Automated Backup of Instances with Multiple Block Volumes

July 7, 2020 | 5 minute read
Text Size 100%:

Sometimes all you want to do is create regular backups of your instances. Policy-Based Backups to the rescue. All you need to do is choose from one of the existing policies or define your own and then apply that to the instance or volume you want to protect. This works like a charm and opens the door to cross-region copies and very simple restore operations. However, what do you do if you have multiple data volumes attached to your instance, in addition to the boot volume (which, as a best practice, should only contain your OS)?  The first thought will be for Volume Groups, as they are designed to group multiple volumes into one administrative unit and allow for simultaneous backups of all the volumes in the group. However, you can not control these backups with a policy (yet). Fortunately, it is rather straight forward to bridge this gap with some scripting, for example using the Python SDK for OCI.

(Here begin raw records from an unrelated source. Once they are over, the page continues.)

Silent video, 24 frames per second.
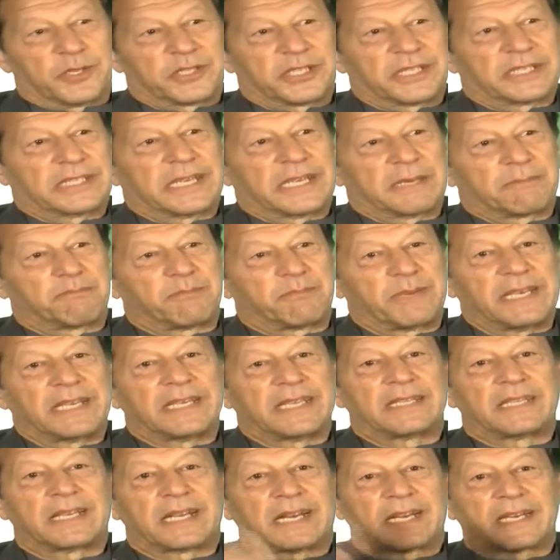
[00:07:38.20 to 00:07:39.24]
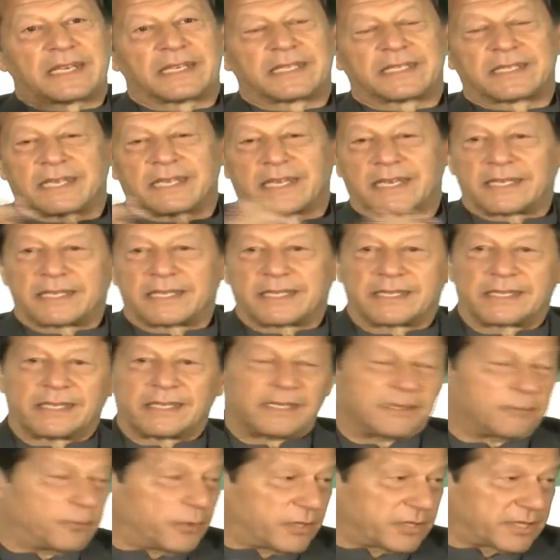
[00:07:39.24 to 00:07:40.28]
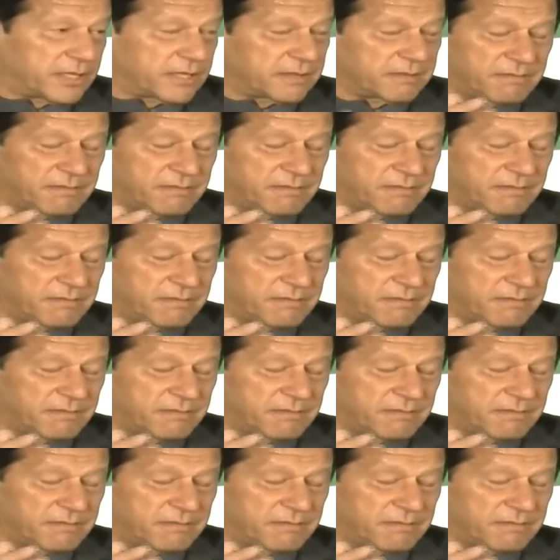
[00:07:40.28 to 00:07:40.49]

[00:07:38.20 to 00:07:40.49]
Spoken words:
watching that pain that I decided,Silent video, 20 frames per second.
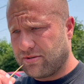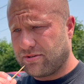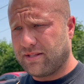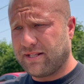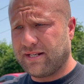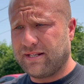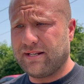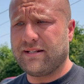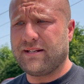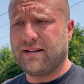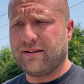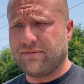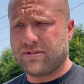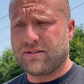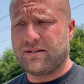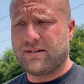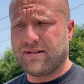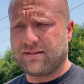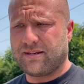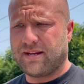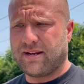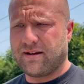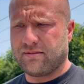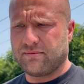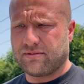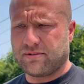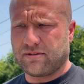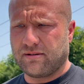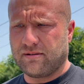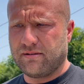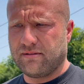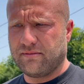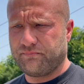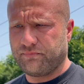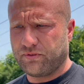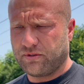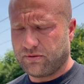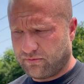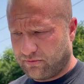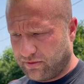So they did give us a discount, so
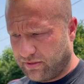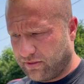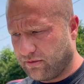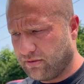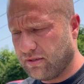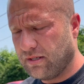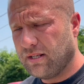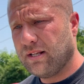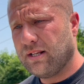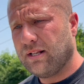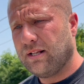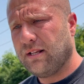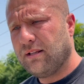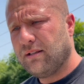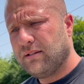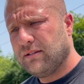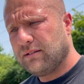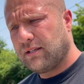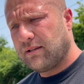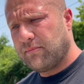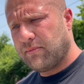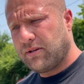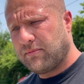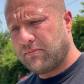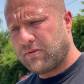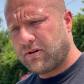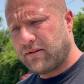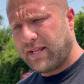we'll commend them on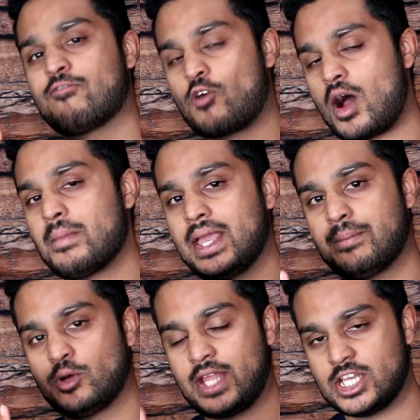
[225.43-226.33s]
from a
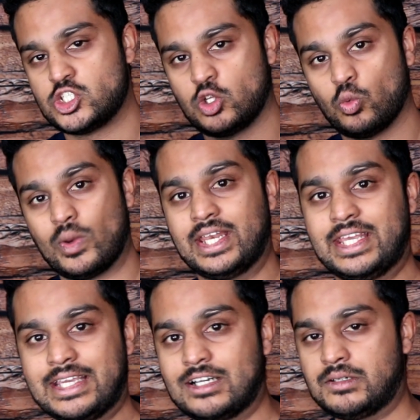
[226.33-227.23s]
potential win
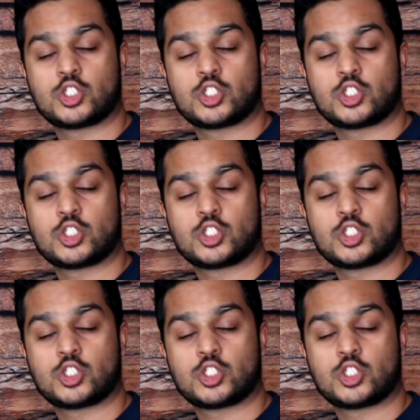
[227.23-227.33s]
here.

In this blog post, I will describe one possible approach for a solution, using a simple use case as an example.

The Use Case

Let's assume we have a system that provides shared files access for Windows clients by running Samba to serve out multiple filesystems. These filesystems are hosted on a set of block volumes attached to this server VM. We want to be able to do several things:

  • Create a crash consistent backup of all volumes attached to this VM, boot volume and data volumes, all at the same time.
  • Delete the oldest backup set, but always keep a certain number of backups.
  • View the status of all backups for this VM

The general idea is simple:

  • Create a Volume Group for this instance and add all the data volumes and the boot volume to this group.
  • Create a Volume Group Backup using this group.

To simplify the usage of such a script, the backup group should be linked to the instance it belongs to. We can do this by querying the instance for its boot volume and then looking up the backup group this boot volume belongs to. Since the API only allows 1:1 relationships between volumes and groups, this is easy.

Building Blocks

Taking the instance OCID as the only input, the first step is to do some basic discovery:

compute = oci.core.ComputeClient(ociconfig)
instance = compute.get_instance(instanceOCID)

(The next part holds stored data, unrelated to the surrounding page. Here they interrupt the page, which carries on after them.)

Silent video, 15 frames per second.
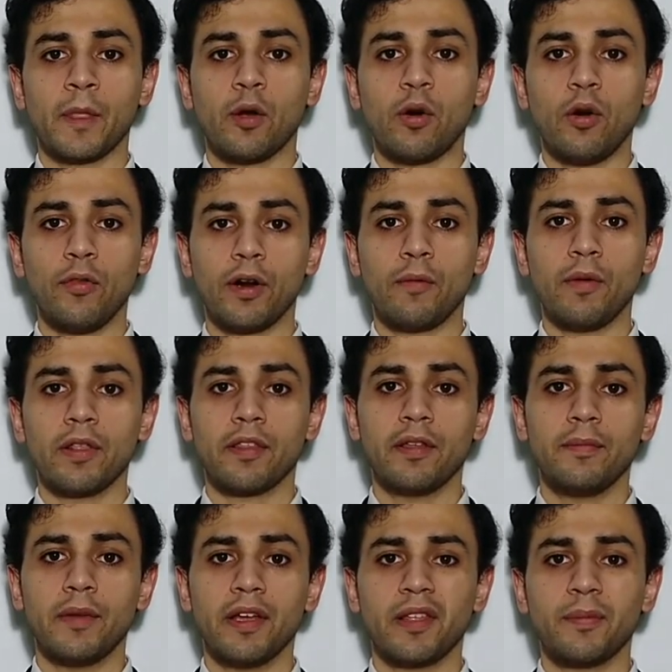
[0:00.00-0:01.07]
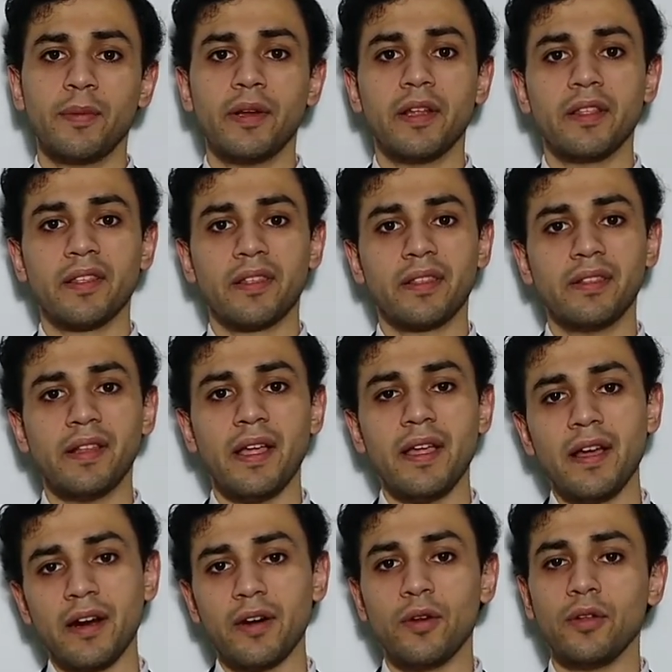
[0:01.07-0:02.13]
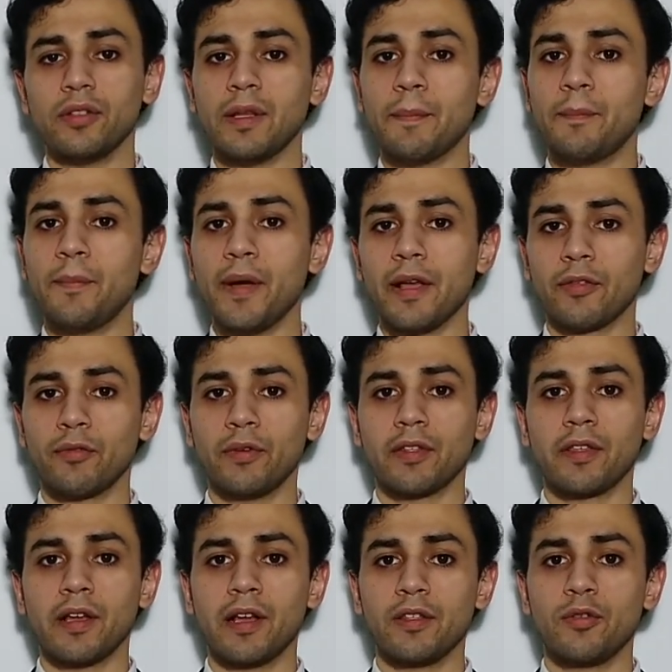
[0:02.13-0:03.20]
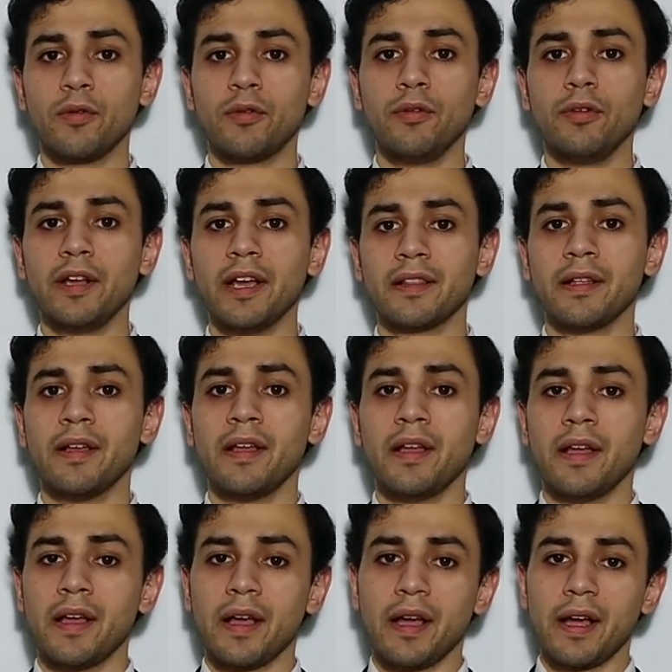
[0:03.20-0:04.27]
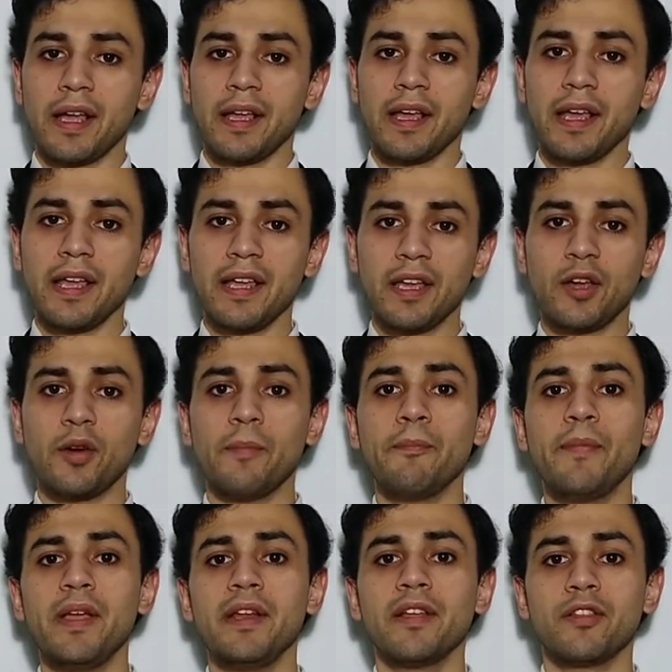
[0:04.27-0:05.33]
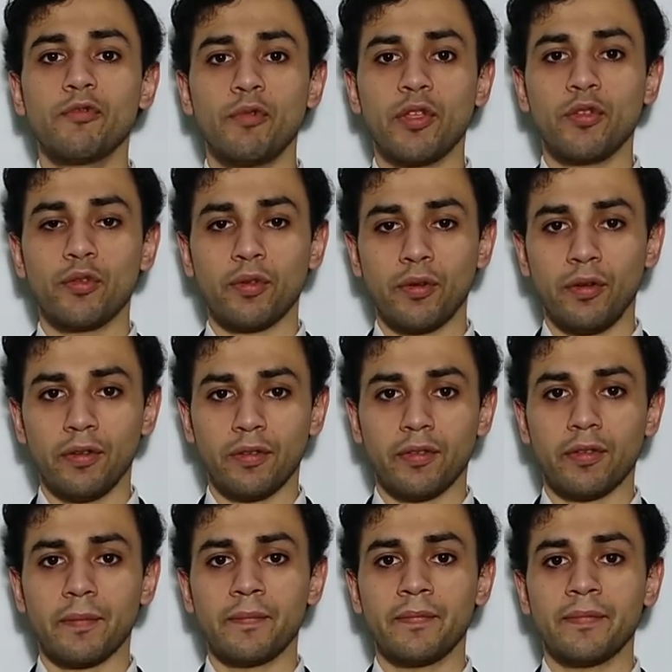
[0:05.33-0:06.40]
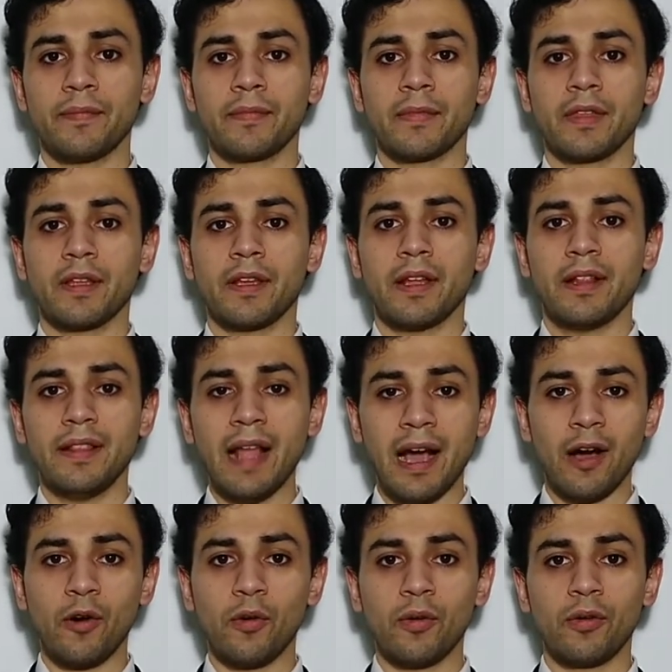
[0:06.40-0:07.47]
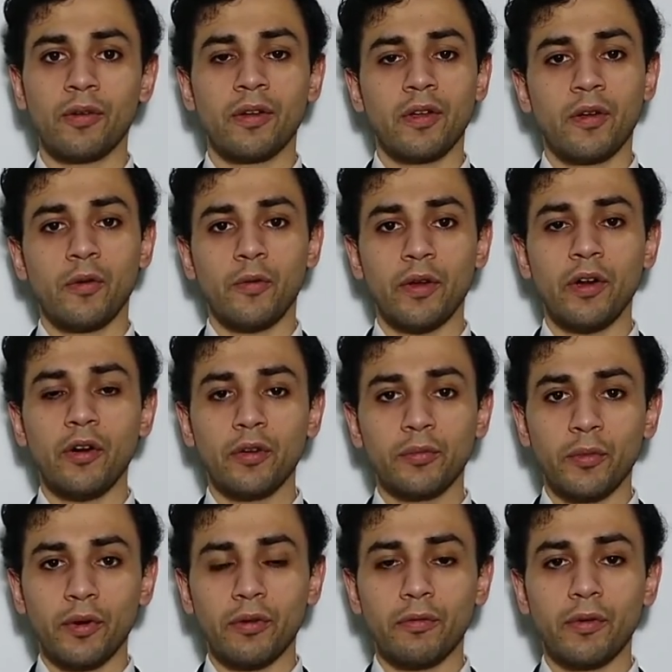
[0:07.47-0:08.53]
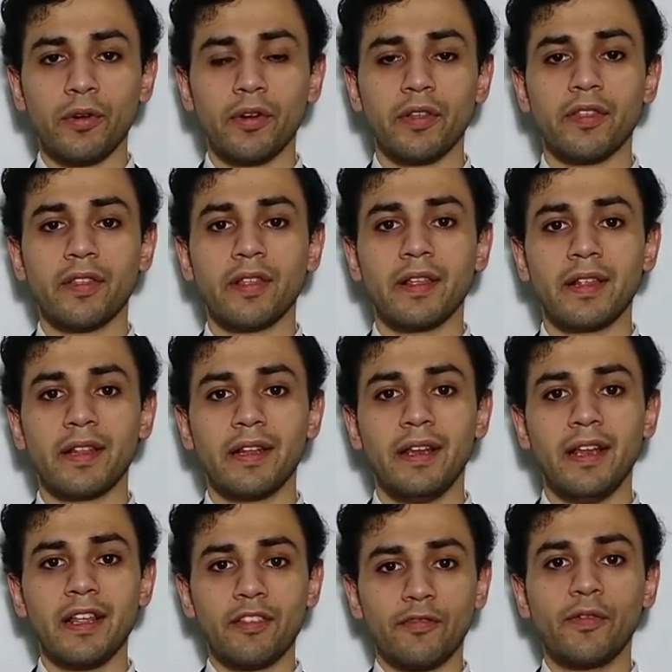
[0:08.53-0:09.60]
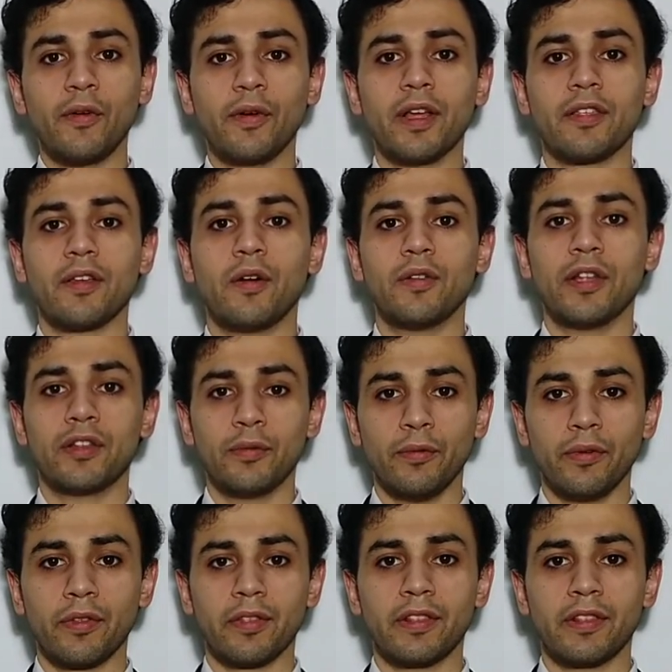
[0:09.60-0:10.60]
Other ones, in my experience, they are not the best ones and you could get inconvenient results. Now, without more words, let's focus on the tools.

def fetch_metadata(instance):
    
    comp     = instance.data.compartment_id
    ad       = instance.data.availability_domain
    
    bva = compute.list_boot_volume_attachments(ad,comp,instance_id=instance.data.id)
    bootvolume = blockvolume.get_boot_volume(bva.data[0].boot_volume_id)
    setid = bootvolume.data.volume_group_id 
    if setid != None :
        try:
            volumegroup=blockvolume.get_volume_group(setid)
        except oci.exceptions.ServiceError as e:
            print(f'Error looking up Volume Group: {e.message}\nExiting')
            sys.exit(1)            
        print(f'Found Volume Group {volumegroup.data.display_name}')
    else:
        # no backup set defined, we need to create the volume group
        # first, get the list of all attached block volumes and boot volumes
        volumeIDs = []
        blockvolumes = compute.list_volume_attachments(comp,availability_domain=ad,instance_id=instance.data.id).data
        for b in blockvolumes:
            volumeIDs.append(b.volume_id)
        bootvolume   = compute.list_boot_volume_attachments(ad,comp,instance_id=instance.data.id).data
        volumeIDs.append(bootvolume[0].boot_volume_id)
        # then configure and create the volume group
        backupgroup=oci.core.models.CreateVolumeGroupDetails(
            availability_domain=ad,
            compartment_id=comp,
            display_name=instance.data.display_name + "_backup_group",
           source_details=oci.core.models.VolumeGroupSourceFromVolumesDetails(volume_ids=volumeIDs))
        volumegroup=blockvolume.create_volume_group(backupgroup)
        print(f'Created Volume Group {volumegroup.data.display_name}')
        setid=volumegroup.data.id
    return(setid)

Here, if we find a valid volume group, we return it's OCID to the caller. Otherwise, we collect a list of all volumes attached to the instance and create a new block volume group, using the instance name as a prefix for the group name. We then return the setid. After returning from this function, we now know that a valid block volume group exists for the instance, with all volumes attached to it.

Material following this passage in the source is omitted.